Hate Being In This!!
I am the other woman, and that is the first time I have actually admitted that. Maybe thats one step closer to getting out of this.
I feel I am a walking, talking contradiction and I am very much starting to dislike the person I am becoming.
I am 26, outgoing, friendly, have an interesting job that i love, a great family, lots of friends, without sounding big headed not short of male attention. But still I love someone who will never, ever be mine.
Lets start at the beginning, I'm hoping that writing all this out may help me somehow, so my apologises if it's rather long
In 2005 I became friendly with a guy, I was 21, just out of a long relationship and I was looking to enjoy myself with commitment, this guy, M was more than happy with that, recently becoming single himself. I rnjoyed his company, we had fun and it was good, we kept it casual and of course, sexual, without commitment. Perfect at the time. Then in November 2006 I met someone else, and so did M and I moved away, although we stayed in contact it wasnt too frequent and life moved on for both of us. In May 2008 I spilt with my boyfriend, it was incredibly hard and I was heart broken, M was my shoulder to cry on, despite our past, he was an amazing friend to me, I actually couldnt have got through it without him.
In October 2008 I moved back to my home city, this is when everything started to change again. Even though I knew he was still with his girlfriend, our relationship became again sexual, but mostly we became completely emotionally involved. We were speaking every day and seeing each other once or twice a week. But although I was falling for him, I didn't tell him so and nor did he tell me, we just kept quiet and enjoyed our 'relationship'.......In May this year he went away on holiday for 2 weeks and we had lttle contact, the day he returned he came straight to see me and told me he was in love with me and wanted to be with me, I was stunned. And in that instant I knew I was completely his.....Now came the bombshell, he had lied to me, and was actually MARRIED and got married in 2007 when we didnt have much contact....it sounds so mad when I say it to myself now, he lied to me until after he knew I was in love with him, but stupidly I forgave him because I believed we would now be together.....he didn't love her anymore and wanted me....so he left...FOR 4 WEEKS!! And being truly honest, those were the best 4 weeks of my life, that sounds so pathetic now!!
So he went back, they had only been married just short of 2 years, and he told me he believed his marriage deserved a chance, they were going to have counselling etc etc. I was heart broken, and he maintained that he still loved me more then he would ever love his wife...but he had to at least try to make a go of things. I should have walked away then, and I tried but I couldn't. He constantly texted me, he rang me crying that he couldn't let me go, that I meant everything to him.
So here I am, almost 7 months down the line and still seeing him, I still love him, but part of me hates him. The rational part of me knows that if he truly loved me his marriage wouldnt mean a thing, if I was truly who he wanted he would do anything he could to be with me...I know that he's got the best of both worlds, Im the one who goes to bed on my own every night.....he tells me they dont have a sex life, the intimate part of their relationship has gone, I do believe this in some ways, but then I know all married men probably say this....he texts and calls me everyday from the start of the day til he goes to bed, I see him often, he is in my life completely, he's knows my family, my friends. But no one he is friends with even knows I exists.
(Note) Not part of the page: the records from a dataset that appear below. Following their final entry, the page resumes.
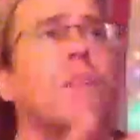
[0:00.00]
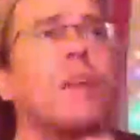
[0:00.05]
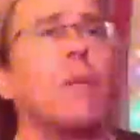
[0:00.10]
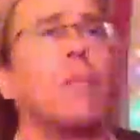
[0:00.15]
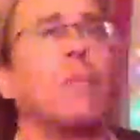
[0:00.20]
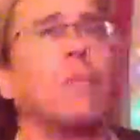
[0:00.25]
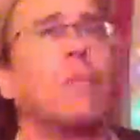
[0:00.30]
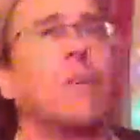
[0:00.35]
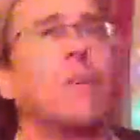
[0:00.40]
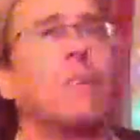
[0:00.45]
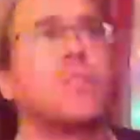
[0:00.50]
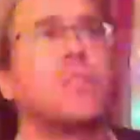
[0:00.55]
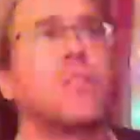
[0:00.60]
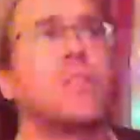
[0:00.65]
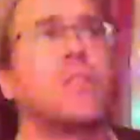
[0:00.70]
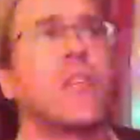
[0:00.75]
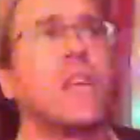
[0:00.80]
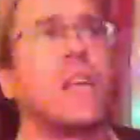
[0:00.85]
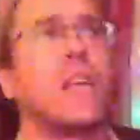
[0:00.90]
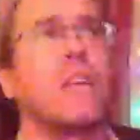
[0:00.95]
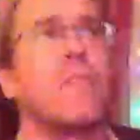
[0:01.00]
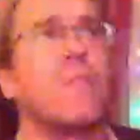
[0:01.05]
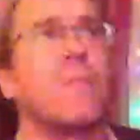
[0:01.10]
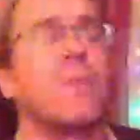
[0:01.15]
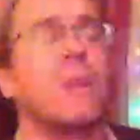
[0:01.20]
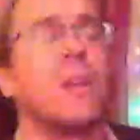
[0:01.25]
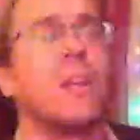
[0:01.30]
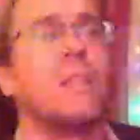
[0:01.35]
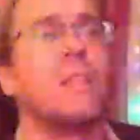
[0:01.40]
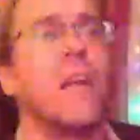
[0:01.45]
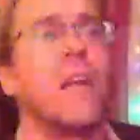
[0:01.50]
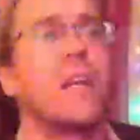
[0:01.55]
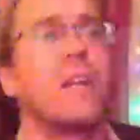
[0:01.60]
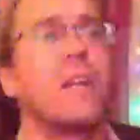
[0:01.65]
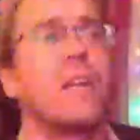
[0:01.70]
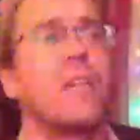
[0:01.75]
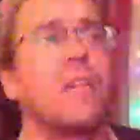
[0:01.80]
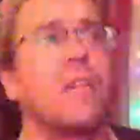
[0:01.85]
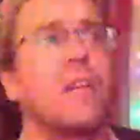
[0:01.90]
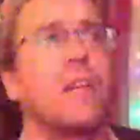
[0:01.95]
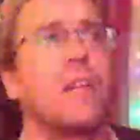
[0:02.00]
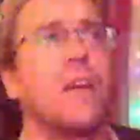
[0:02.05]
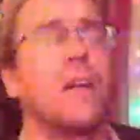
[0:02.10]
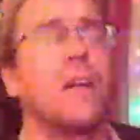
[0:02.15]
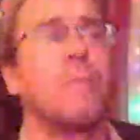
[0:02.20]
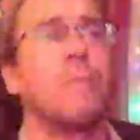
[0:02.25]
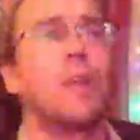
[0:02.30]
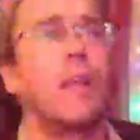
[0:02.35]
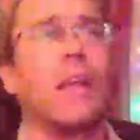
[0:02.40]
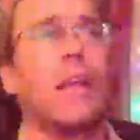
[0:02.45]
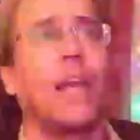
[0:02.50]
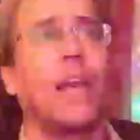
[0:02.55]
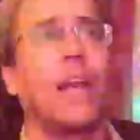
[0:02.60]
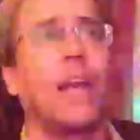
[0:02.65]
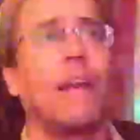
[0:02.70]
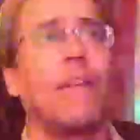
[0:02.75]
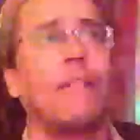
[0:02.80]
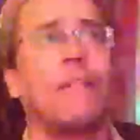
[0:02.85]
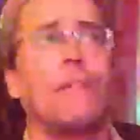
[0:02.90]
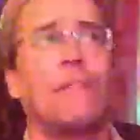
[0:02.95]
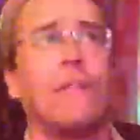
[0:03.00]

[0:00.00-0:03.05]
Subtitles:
that Mars is like even really technically like a planet.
I do love him, I actually hate myself for saying it, for feeling it, I don;t want to be in this anymore, but I cant walk away, WHY??!! He has never said he will leave his wife for me, so I know it wont happen, I know if I walked away he wouldnt fight for me, maybe I'm scared of that because then it will prove I'm nothing. When I am with him, I forget all this, all I can think is how good it feels to be with him, to walk down a street holding his hand and to feel complete. He doesn't want me to be with anyone else, but I do date, more because I feel its the only thing I kinda have some control over, I hate that he knows I would drop everything just to see him, I rearrange my life to suit him. By dating other guys I think it somehow proves that he doesnt have that hold over me, although he probably knows he does. I cant let myself get emotionally attached to anyone though, Its such a contradiction that I wouldnt ever betray him by being with anyone else properly, more so because I'm very much devoted to one person when I'm with them!!
He is going away for 3 weeks over christmas and new year so I wont see him, and I've asked if we can have no contact for that time, this is gonna kill me I know it, but I'm hoping that a bit of time may help me realise I dont need him like i seem to believe I do.
I know many people judge those who are the other woman, I myself have done so....its so easy to judge when your not in the situation.